Ada dua hal yang perlu menjadi dasar pertimbangan dalam alur penyesuaian tarif JKN. Pertama, terkait faktor ekonomi tentang bagaimana penyesuaian tarif mengakomodasi tingkat inflasi serta upaya efisiensi yang telah dilakukan sebelumnya. Kedua, pertimbangan terkait faktor layanan, yakni pola pemanfaatan layanan, tipe dan kepemilikan fasilitas kesehatan, serta kekhususan tarif pada layanan kesehatan tertentu terutama yang menjadi program nasional (sehingga selaras dengan upaya memenuhi target Tujuan Pembangunan Berkelanjutan/SDG’s di bidang kesehatan).

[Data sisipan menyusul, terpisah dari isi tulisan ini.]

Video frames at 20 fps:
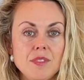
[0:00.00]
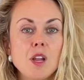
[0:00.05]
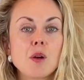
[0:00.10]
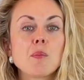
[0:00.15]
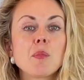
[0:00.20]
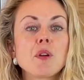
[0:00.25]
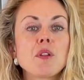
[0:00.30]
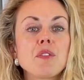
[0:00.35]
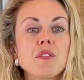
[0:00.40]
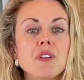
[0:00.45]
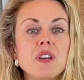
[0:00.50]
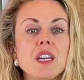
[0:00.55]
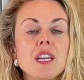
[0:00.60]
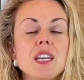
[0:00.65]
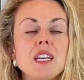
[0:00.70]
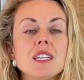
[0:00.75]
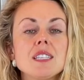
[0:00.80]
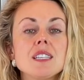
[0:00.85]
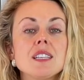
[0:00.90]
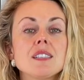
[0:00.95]
Number three
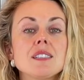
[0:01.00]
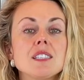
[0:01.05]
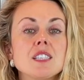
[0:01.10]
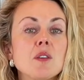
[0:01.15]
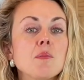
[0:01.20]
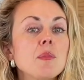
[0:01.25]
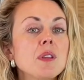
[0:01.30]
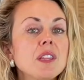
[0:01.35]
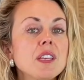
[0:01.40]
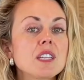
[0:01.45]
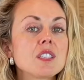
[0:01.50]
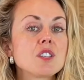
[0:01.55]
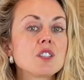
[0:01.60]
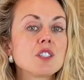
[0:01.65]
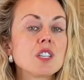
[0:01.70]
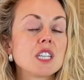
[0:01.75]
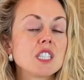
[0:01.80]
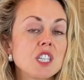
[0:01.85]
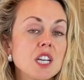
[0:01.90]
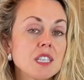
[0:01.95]
is it stimulates your
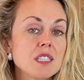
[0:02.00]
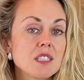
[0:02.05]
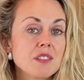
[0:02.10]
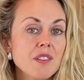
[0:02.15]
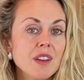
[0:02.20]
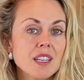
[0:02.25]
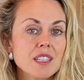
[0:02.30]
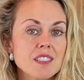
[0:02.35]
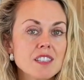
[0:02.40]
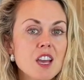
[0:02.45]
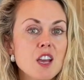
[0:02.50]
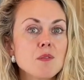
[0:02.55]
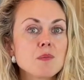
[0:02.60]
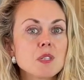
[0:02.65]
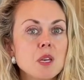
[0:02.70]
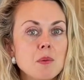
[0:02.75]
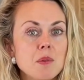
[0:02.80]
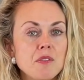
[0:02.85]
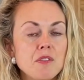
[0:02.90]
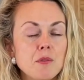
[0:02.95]
digestive
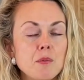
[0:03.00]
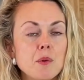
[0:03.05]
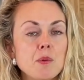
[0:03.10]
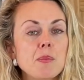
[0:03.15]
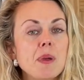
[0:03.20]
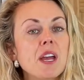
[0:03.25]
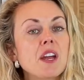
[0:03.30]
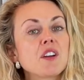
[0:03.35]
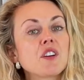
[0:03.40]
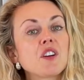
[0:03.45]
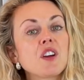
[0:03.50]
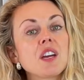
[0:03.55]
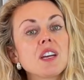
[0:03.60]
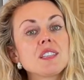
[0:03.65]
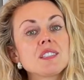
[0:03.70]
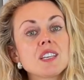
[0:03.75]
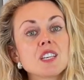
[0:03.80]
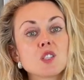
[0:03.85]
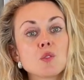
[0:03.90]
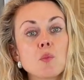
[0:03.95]
enzymes coming from your
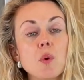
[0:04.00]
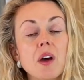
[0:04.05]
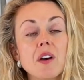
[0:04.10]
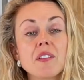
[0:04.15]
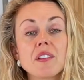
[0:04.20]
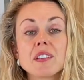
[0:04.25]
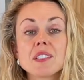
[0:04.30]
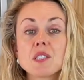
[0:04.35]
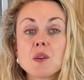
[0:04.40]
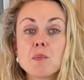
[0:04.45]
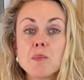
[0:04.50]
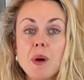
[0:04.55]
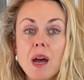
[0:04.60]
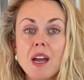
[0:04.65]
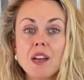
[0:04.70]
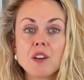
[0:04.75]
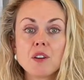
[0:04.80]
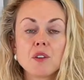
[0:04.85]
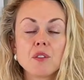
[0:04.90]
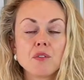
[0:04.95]
pancreas as well as
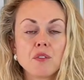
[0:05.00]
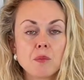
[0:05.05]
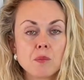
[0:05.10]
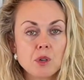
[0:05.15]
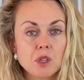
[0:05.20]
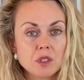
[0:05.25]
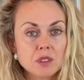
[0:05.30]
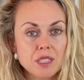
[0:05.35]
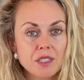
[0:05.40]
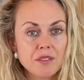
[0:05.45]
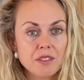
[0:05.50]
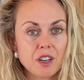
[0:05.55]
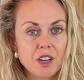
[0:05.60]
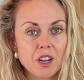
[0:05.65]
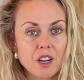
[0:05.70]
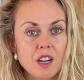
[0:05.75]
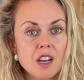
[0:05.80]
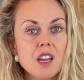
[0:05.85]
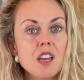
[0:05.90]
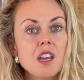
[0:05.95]
bile from your
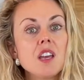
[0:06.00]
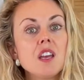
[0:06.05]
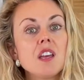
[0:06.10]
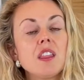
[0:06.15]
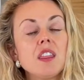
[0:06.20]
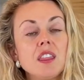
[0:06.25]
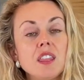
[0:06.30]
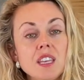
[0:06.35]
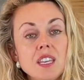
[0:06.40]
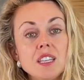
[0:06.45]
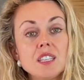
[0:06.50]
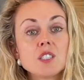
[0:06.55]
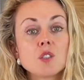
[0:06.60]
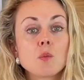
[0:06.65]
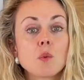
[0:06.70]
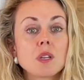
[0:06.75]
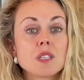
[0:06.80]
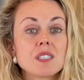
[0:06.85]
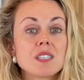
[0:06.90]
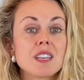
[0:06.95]
liver. These,
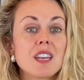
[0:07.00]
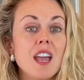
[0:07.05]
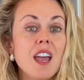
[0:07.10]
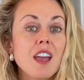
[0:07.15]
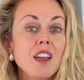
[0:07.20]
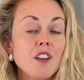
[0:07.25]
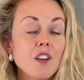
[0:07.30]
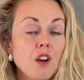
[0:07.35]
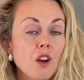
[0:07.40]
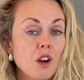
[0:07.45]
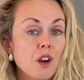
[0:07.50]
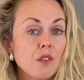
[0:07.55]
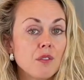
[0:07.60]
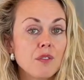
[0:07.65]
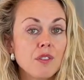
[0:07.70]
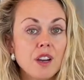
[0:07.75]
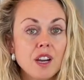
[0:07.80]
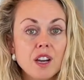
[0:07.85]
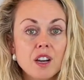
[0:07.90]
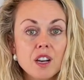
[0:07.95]
once again, are
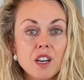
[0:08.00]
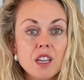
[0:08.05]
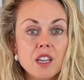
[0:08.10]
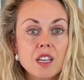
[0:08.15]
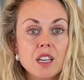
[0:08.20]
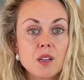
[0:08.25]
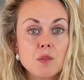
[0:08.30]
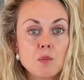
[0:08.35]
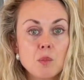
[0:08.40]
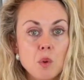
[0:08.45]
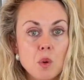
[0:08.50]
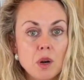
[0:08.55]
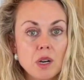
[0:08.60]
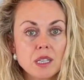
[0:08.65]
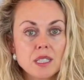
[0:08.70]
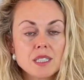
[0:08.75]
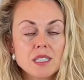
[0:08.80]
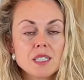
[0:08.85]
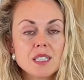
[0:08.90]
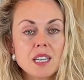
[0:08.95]
very
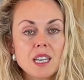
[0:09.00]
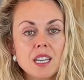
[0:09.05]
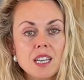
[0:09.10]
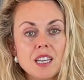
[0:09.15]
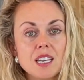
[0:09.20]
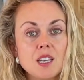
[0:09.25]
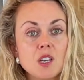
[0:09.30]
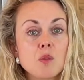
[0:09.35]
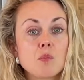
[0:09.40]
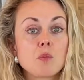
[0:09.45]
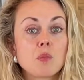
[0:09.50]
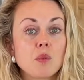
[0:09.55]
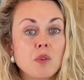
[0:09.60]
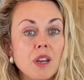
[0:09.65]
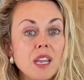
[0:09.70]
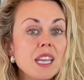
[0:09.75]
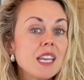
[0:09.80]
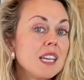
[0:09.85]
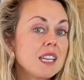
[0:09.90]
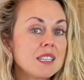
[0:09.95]
important in
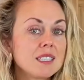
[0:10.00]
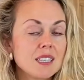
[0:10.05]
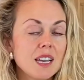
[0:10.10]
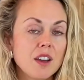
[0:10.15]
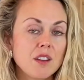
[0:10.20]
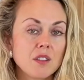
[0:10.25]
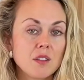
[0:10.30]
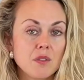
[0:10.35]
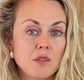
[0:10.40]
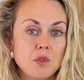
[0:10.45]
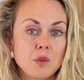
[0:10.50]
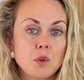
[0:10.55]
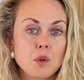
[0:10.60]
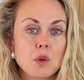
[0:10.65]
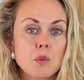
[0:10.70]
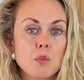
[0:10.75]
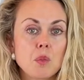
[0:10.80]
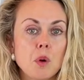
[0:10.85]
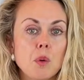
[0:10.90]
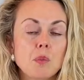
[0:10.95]
breaking down the food
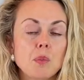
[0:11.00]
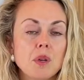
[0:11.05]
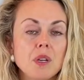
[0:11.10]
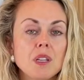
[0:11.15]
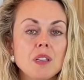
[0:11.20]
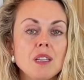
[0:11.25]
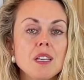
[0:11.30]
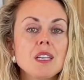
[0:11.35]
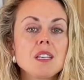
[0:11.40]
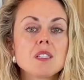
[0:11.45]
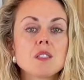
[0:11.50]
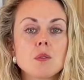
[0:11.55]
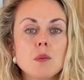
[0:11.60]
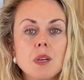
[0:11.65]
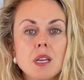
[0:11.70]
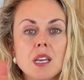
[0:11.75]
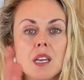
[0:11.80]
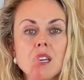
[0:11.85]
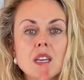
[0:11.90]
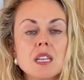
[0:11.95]
appropriately so
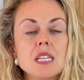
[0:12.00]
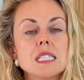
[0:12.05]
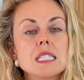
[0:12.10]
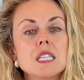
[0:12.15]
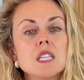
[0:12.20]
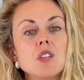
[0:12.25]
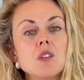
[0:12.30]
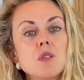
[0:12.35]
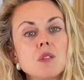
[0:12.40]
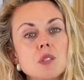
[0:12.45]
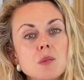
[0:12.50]
it can continue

Hasil akhir dari penyesuaian tarif yang dihasilkan melalui alur yang jelas diharapkan mampu mengakomodasi perubahan harga akibat perubahan indikator makroekonomi, kesenjangan subsidi antara sektor publik-swasta, faktor daerah (indeks harga), serta spesialisasi layanan/jenis penyedia layanan. Perencanaan penyesuaian tarif tersebut selanjutnya digunakan untuk memperkirakan ruang fiskal yang perlu disiapkan termasuk bagaimana memitigasi rencana pendapatan sehingga jurang pendapatan dan belanja kesehatan JKN bisa lebih diminimalkan.
Cara terbaik dalam mengantisipasi ketidakpastian adalah dengan membuat perencanaan yang matang. Negeri kita tidak kekurangan ahli dalam melakukan kajian serta penyusunan pedoman tersebut, termasuk membantu merumuskan rekomendasi kebijakan.
Hal yang menjadi pertanyaan saat ini adalah, apakah hal tersebut sudah masuk dalam agenda utama? Semoga tulisan Hasbullah Thabrany berjudul Menggugat Komitmen soal JKN bersama dengan tulisan ini bisa menggugah nurani para pengambil keputusan, membangkitkan niat hakiki yang dikendalikan dengan kasih Ilahi membawa perubahan JKN ke arah yang lebih baik.